=== Your task ===
Begin the copy at the line containing "[00:00:00.00]" in the data below and end it at the line containing "[00:00:01.80]", keeping each line exact and leaving out pictures.

──────── Input for this task

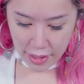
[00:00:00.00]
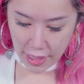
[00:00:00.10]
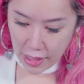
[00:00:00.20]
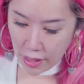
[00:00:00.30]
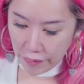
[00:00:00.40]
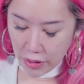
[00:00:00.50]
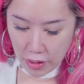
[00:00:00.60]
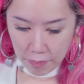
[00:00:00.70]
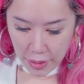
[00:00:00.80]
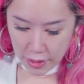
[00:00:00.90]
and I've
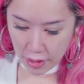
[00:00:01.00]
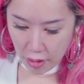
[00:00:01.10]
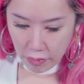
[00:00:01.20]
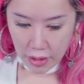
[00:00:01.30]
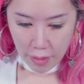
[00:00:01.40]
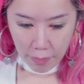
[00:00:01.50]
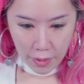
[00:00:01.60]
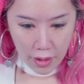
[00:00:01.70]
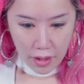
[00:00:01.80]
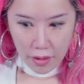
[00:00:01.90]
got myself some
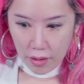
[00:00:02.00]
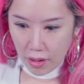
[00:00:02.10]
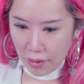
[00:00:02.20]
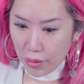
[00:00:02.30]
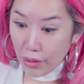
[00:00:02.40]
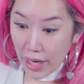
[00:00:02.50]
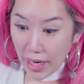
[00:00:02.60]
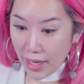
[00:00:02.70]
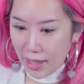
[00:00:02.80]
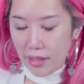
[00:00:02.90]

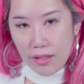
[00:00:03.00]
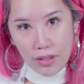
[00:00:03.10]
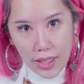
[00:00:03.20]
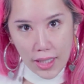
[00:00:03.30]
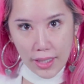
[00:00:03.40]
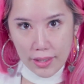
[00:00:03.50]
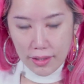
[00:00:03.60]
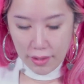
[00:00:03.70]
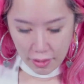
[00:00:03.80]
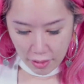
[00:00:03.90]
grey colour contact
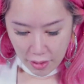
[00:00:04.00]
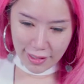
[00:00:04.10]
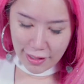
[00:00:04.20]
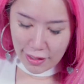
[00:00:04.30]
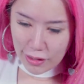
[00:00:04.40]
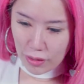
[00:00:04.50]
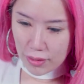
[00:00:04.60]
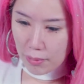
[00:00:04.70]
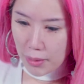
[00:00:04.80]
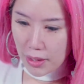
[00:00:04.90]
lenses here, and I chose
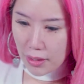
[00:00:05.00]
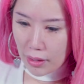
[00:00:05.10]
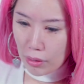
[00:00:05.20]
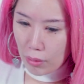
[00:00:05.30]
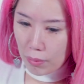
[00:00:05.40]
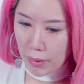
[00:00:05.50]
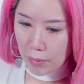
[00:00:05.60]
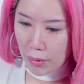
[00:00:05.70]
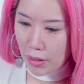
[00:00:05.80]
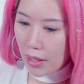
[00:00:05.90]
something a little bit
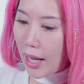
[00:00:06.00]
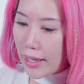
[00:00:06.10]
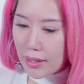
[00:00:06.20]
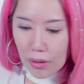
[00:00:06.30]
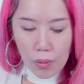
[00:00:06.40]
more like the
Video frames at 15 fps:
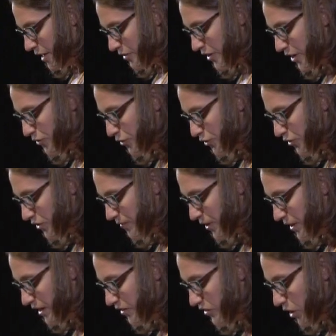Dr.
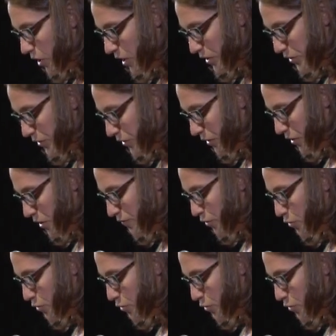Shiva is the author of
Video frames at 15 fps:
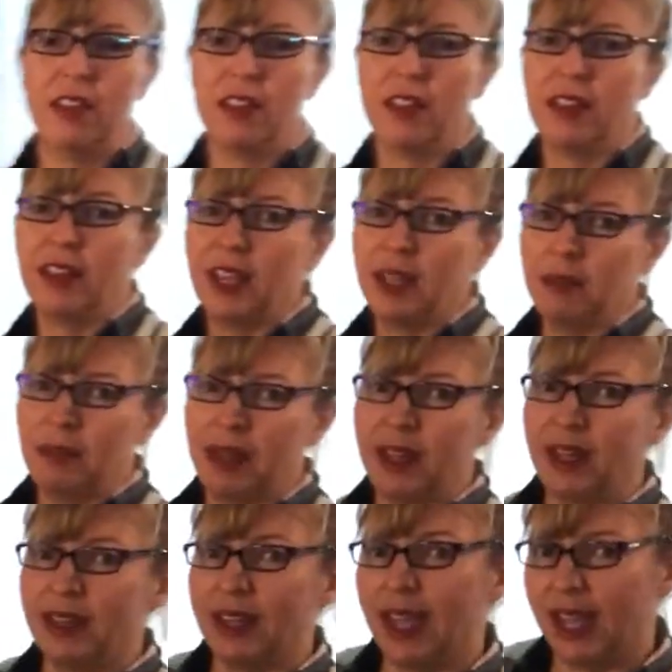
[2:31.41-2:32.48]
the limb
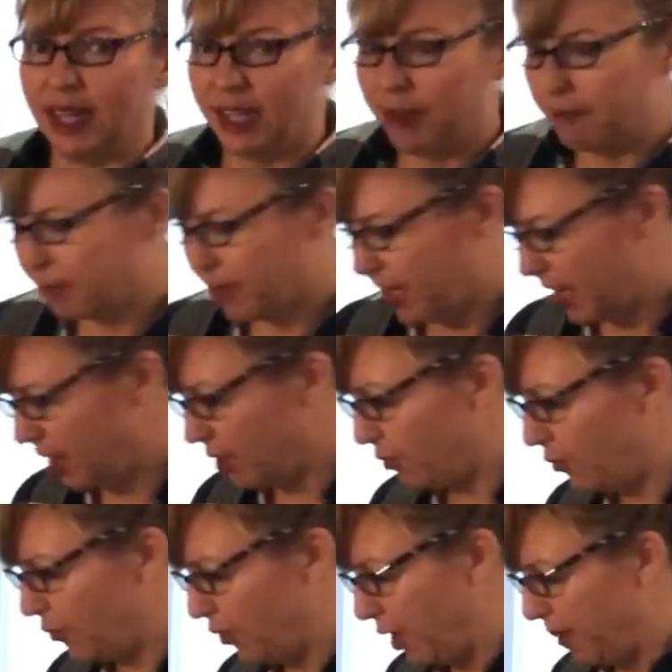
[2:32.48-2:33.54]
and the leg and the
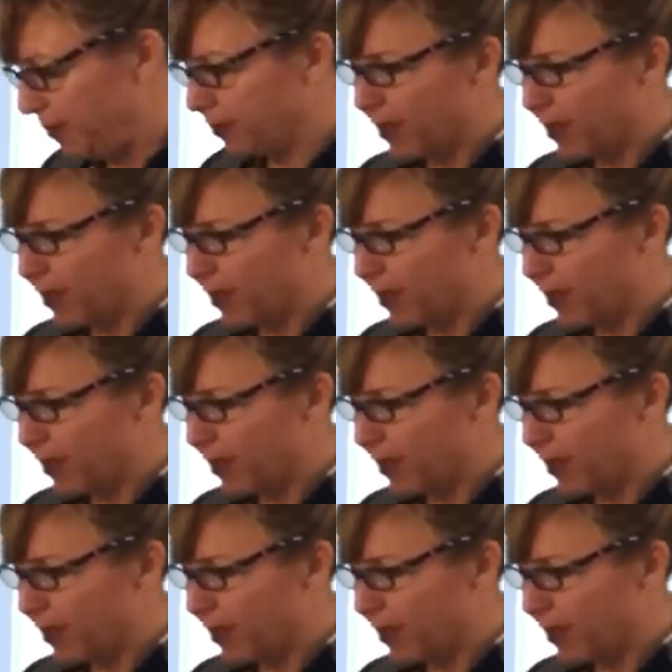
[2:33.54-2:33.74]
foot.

────────────────
──────── Input for this task

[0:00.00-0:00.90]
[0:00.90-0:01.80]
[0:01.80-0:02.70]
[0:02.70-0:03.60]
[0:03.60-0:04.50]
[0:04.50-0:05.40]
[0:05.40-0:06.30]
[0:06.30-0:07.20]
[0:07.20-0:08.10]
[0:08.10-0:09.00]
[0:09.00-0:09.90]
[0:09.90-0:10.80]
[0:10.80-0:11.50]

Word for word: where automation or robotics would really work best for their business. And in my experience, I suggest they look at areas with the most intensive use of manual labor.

────────────────
──────── Input for this task

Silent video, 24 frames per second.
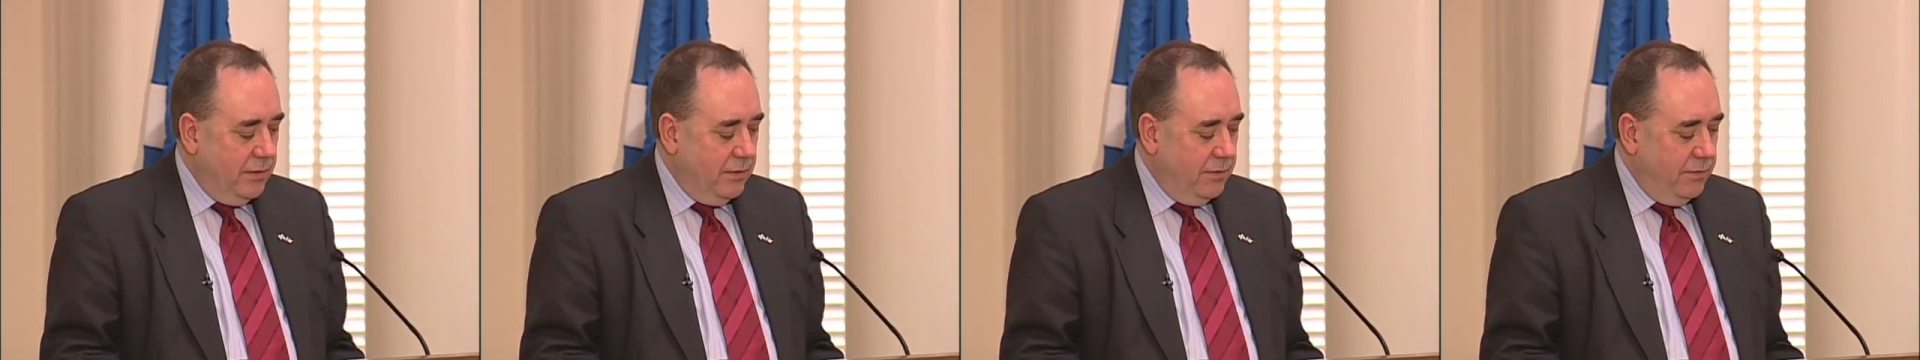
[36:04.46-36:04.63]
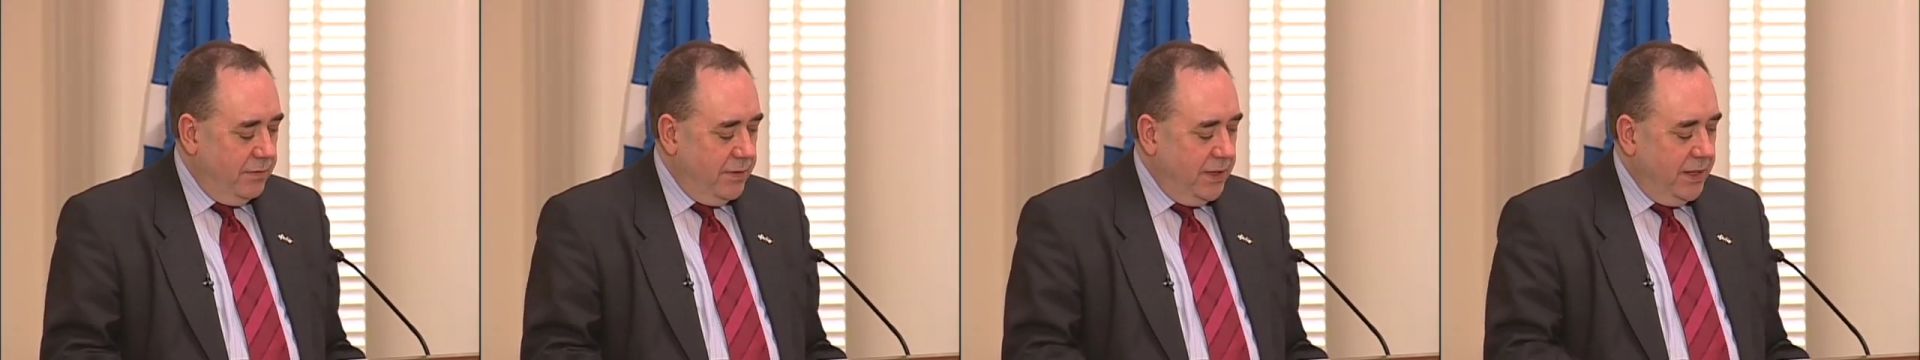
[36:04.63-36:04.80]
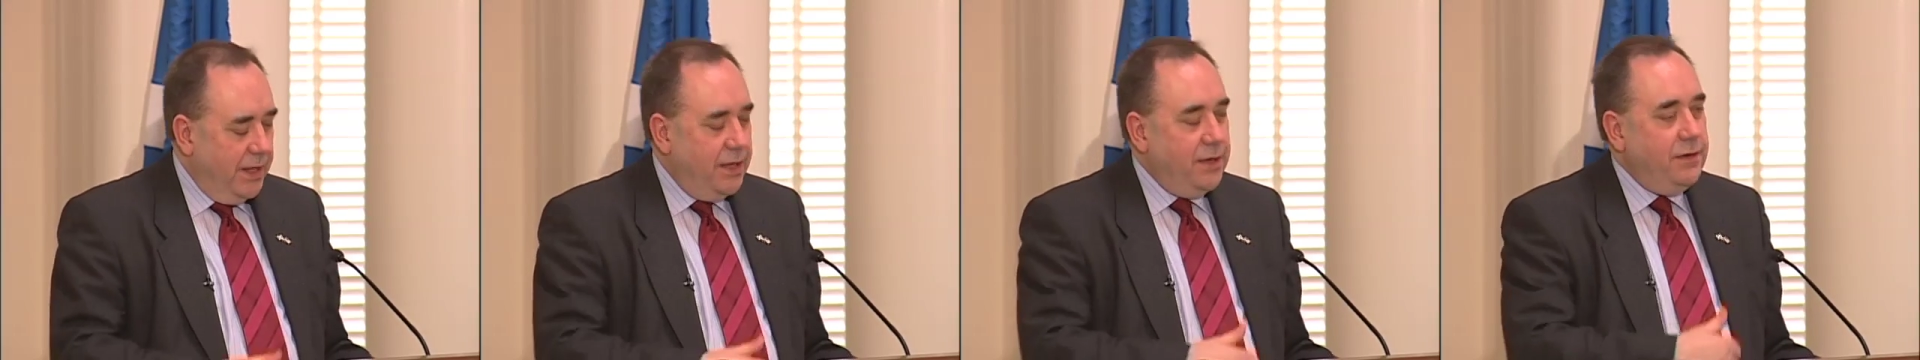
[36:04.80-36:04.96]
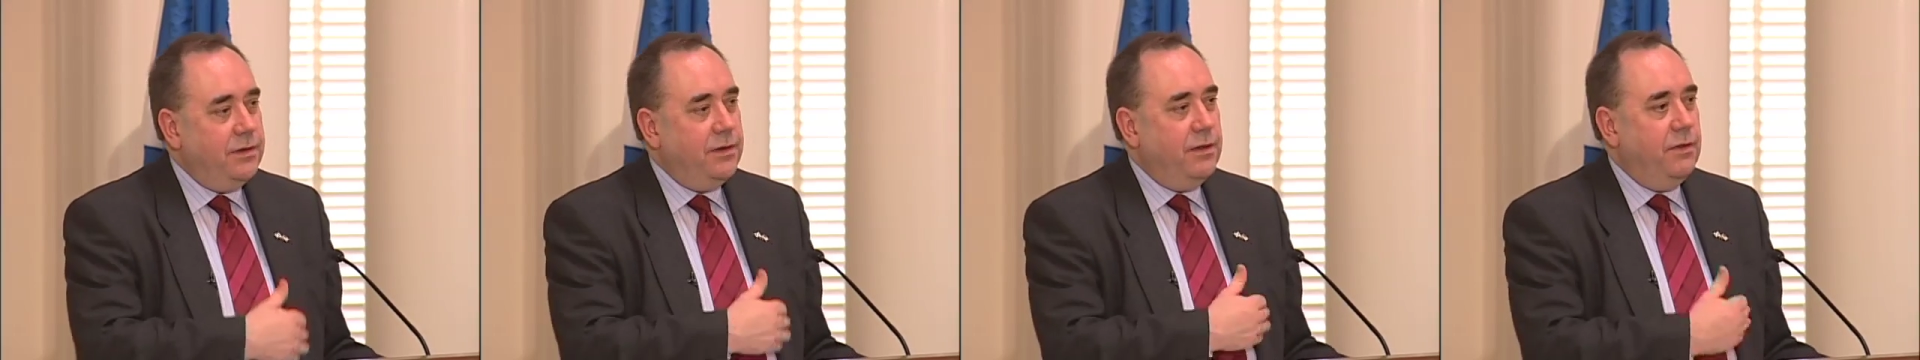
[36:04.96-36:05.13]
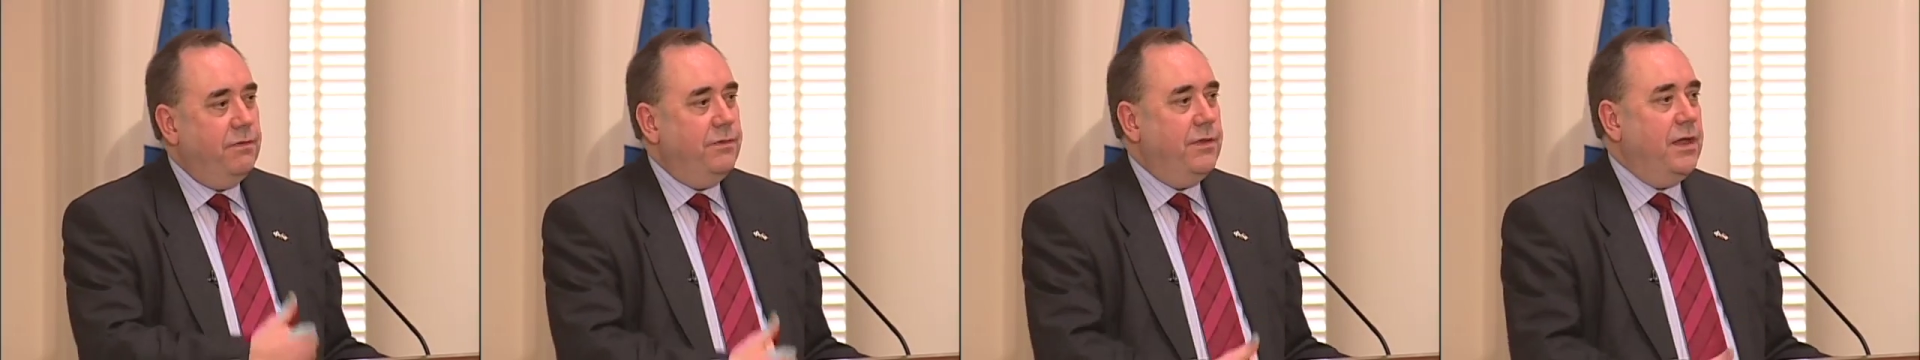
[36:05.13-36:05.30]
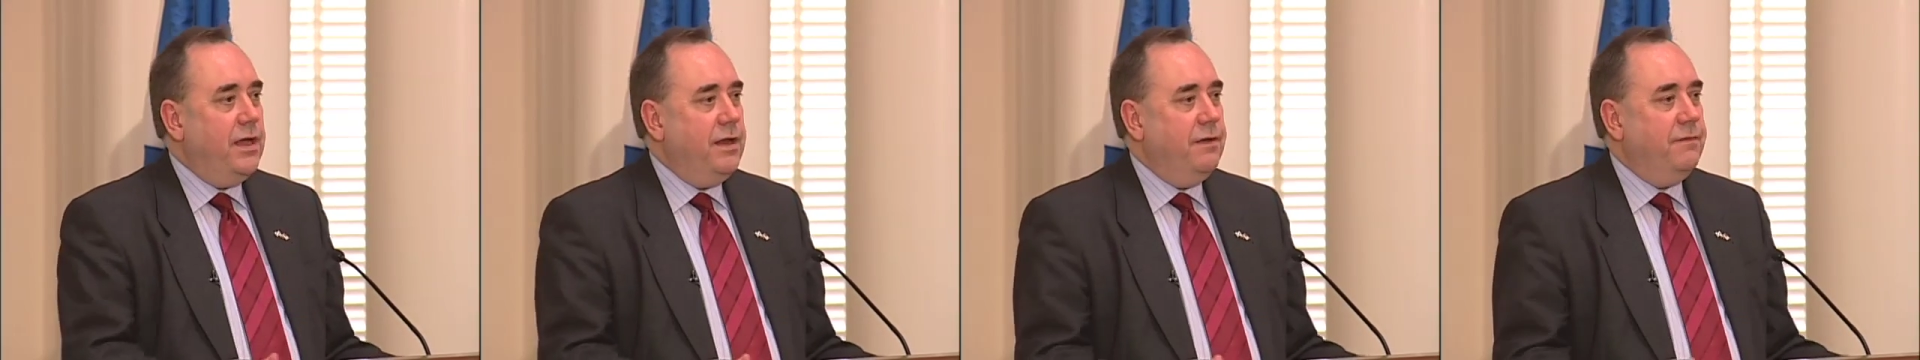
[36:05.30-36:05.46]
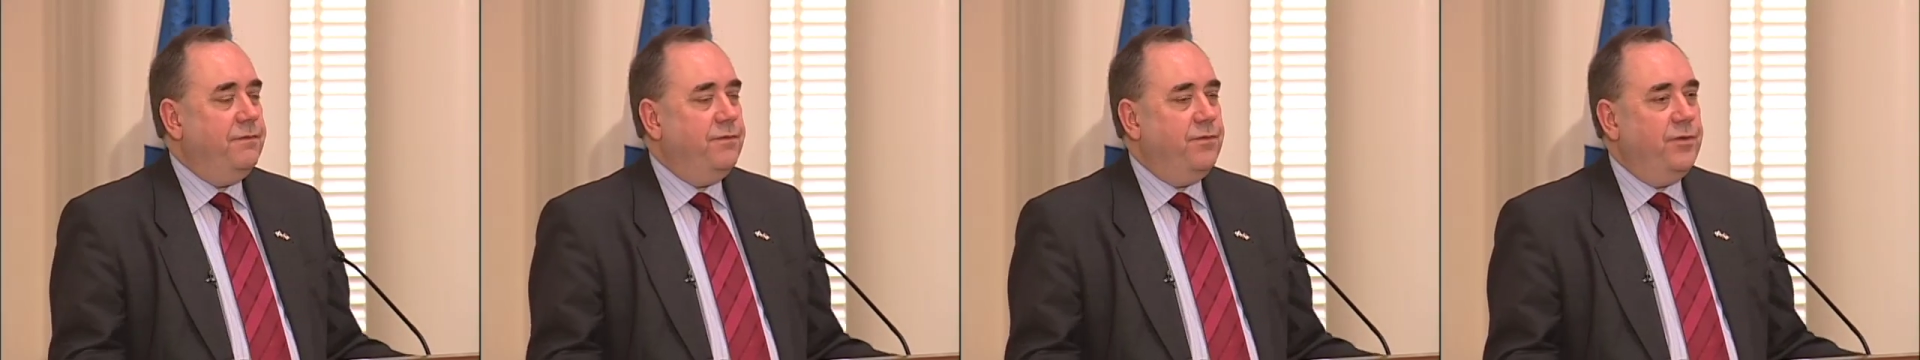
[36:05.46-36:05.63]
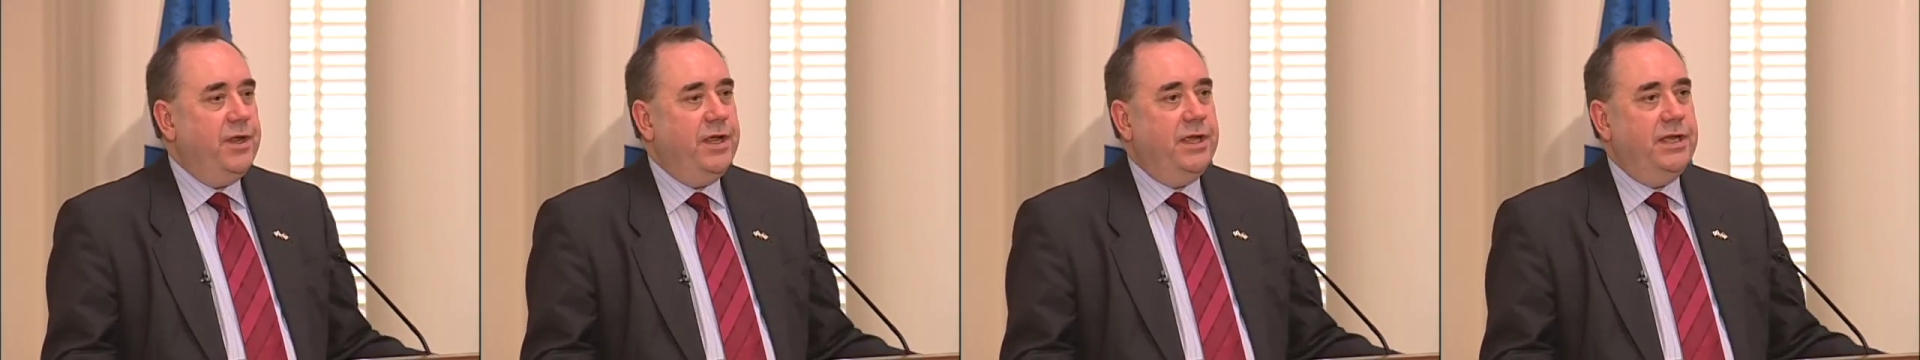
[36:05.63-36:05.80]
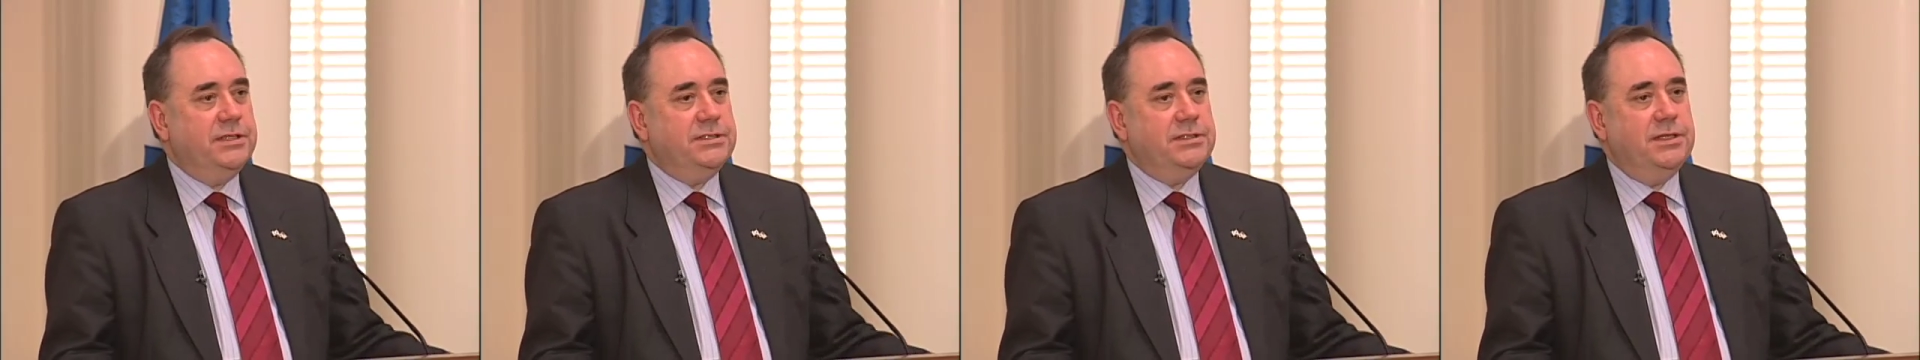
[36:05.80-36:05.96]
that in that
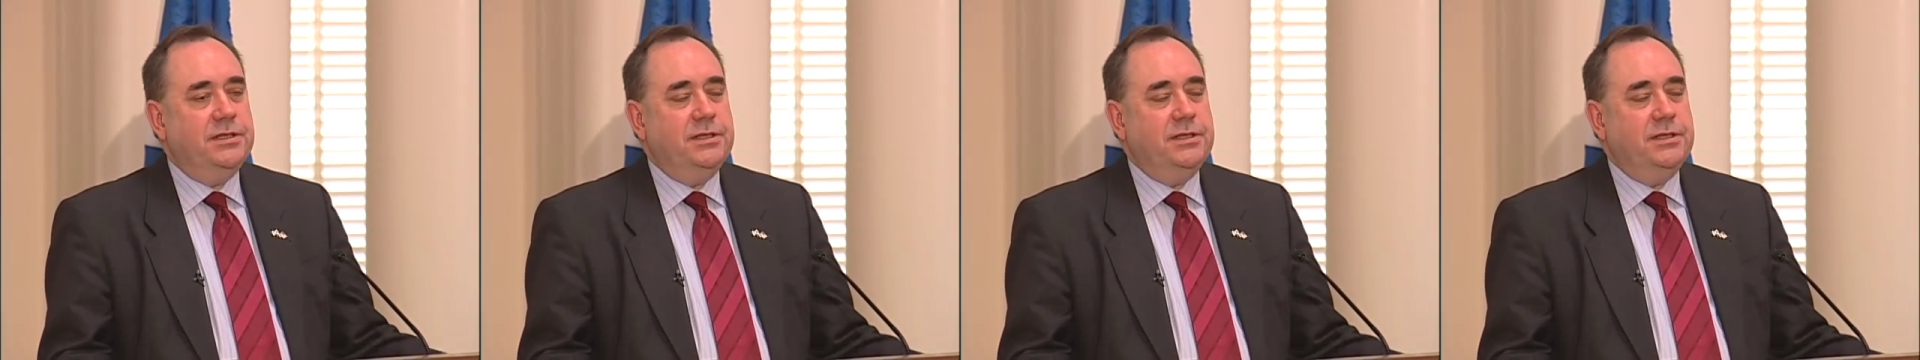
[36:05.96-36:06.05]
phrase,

────────────────

=== Expected answer ===
[00:00:00.00]
[00:00:00.10]
[00:00:00.20]
[00:00:00.30]
[00:00:00.40]
[00:00:00.50]
[00:00:00.60]
[00:00:00.70]
[00:00:00.80]
[00:00:00.90]
and I've
[00:00:01.00]
[00:00:01.10]
[00:00:01.20]
[00:00:01.30]
[00:00:01.40]
[00:00:01.50]
[00:00:01.60]
[00:00:01.70]
[00:00:01.80]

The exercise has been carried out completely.